→ Directions:
Return the lines of the material below exactly, beginning with the line that has "[00:14:55.09 to 00:14:56.09]" in it and finishing with the line that has "[00:15:02.09 to 00:15:02.84]" in it. Leave all pictures aside.

→ Extracted data:
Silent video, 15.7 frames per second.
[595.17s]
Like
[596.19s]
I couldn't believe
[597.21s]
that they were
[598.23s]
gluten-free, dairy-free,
* * *
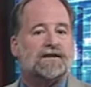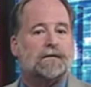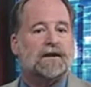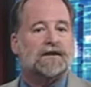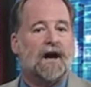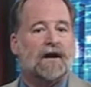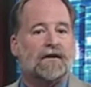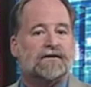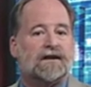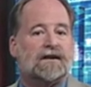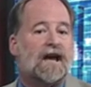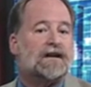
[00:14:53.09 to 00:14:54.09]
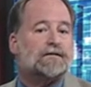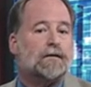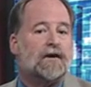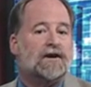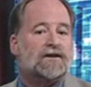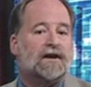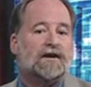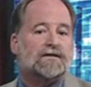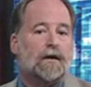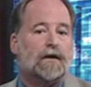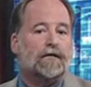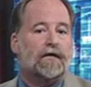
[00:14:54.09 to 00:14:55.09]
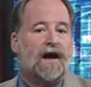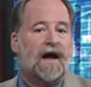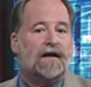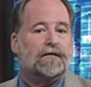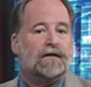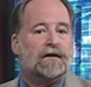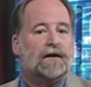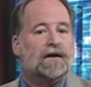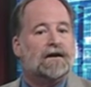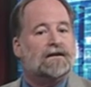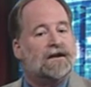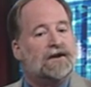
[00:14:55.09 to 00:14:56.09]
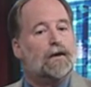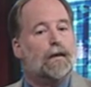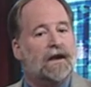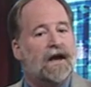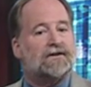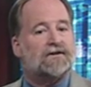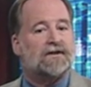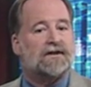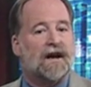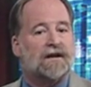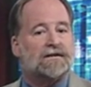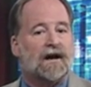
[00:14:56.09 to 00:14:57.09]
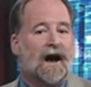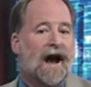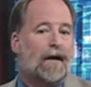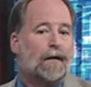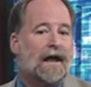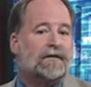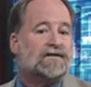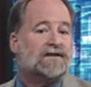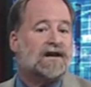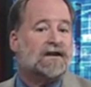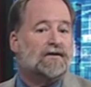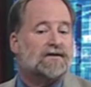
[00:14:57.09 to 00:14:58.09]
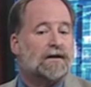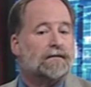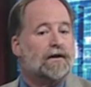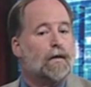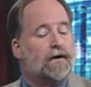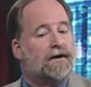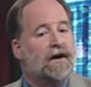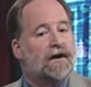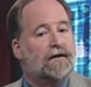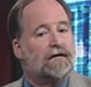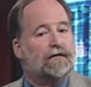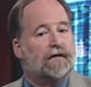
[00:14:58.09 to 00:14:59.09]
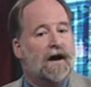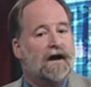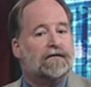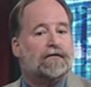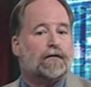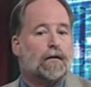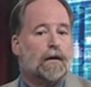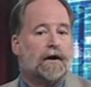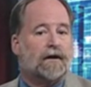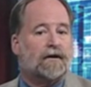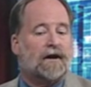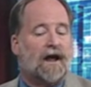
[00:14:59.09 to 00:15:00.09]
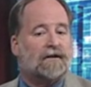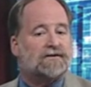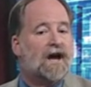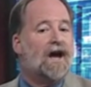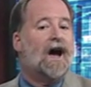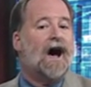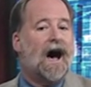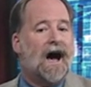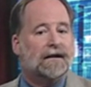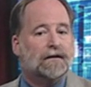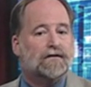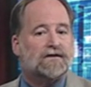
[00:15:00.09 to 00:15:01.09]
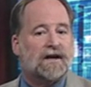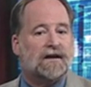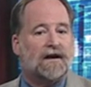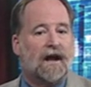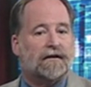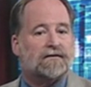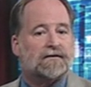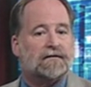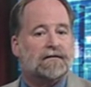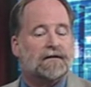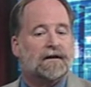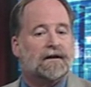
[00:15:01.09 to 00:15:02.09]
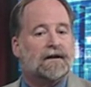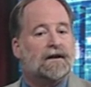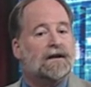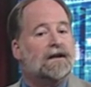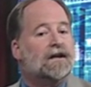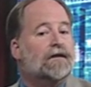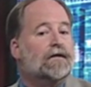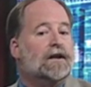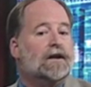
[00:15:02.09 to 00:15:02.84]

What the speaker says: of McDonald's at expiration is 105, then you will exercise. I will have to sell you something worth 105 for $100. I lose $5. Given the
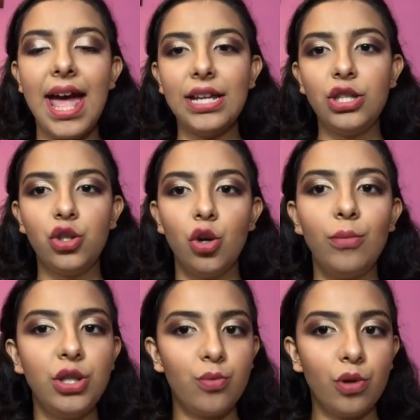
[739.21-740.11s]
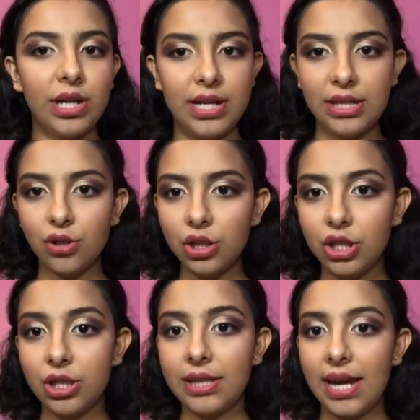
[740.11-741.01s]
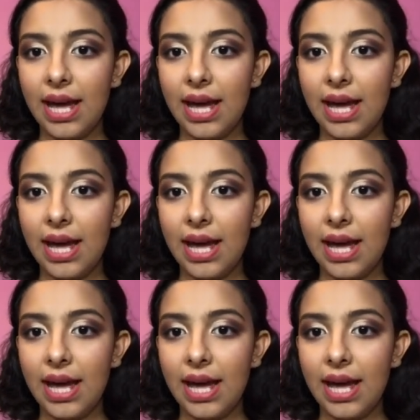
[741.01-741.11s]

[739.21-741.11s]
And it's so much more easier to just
--
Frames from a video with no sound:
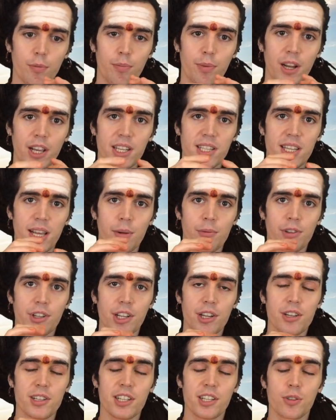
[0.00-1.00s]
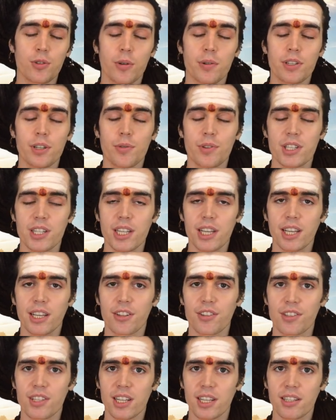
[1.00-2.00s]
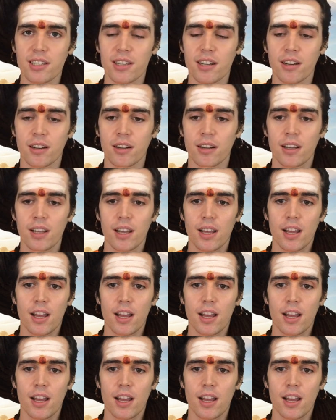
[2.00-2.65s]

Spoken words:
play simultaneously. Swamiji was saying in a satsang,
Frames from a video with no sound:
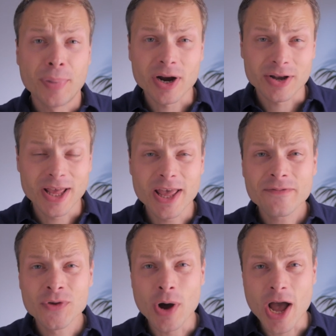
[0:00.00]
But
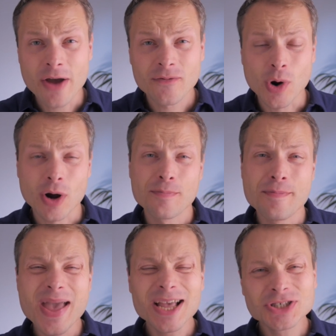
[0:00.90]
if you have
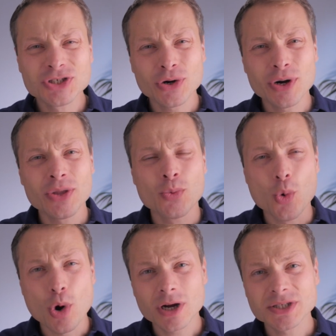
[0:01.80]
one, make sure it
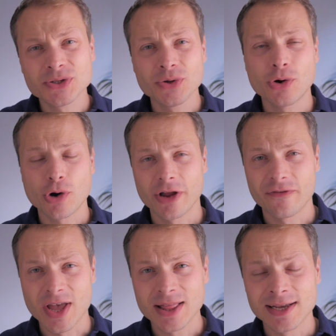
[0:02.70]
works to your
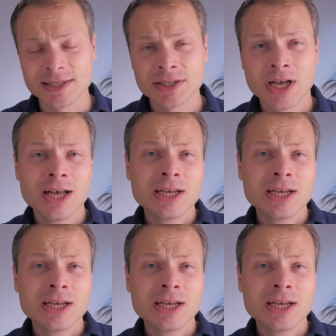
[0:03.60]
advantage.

→ Solution for this problem:
[00:14:55.09 to 00:14:56.09]
[00:14:56.09 to 00:14:57.09]
[00:14:57.09 to 00:14:58.09]
[00:14:58.09 to 00:14:59.09]
[00:14:59.09 to 00:15:00.09]
[00:15:00.09 to 00:15:01.09]
[00:15:01.09 to 00:15:02.09]
[00:15:02.09 to 00:15:02.84]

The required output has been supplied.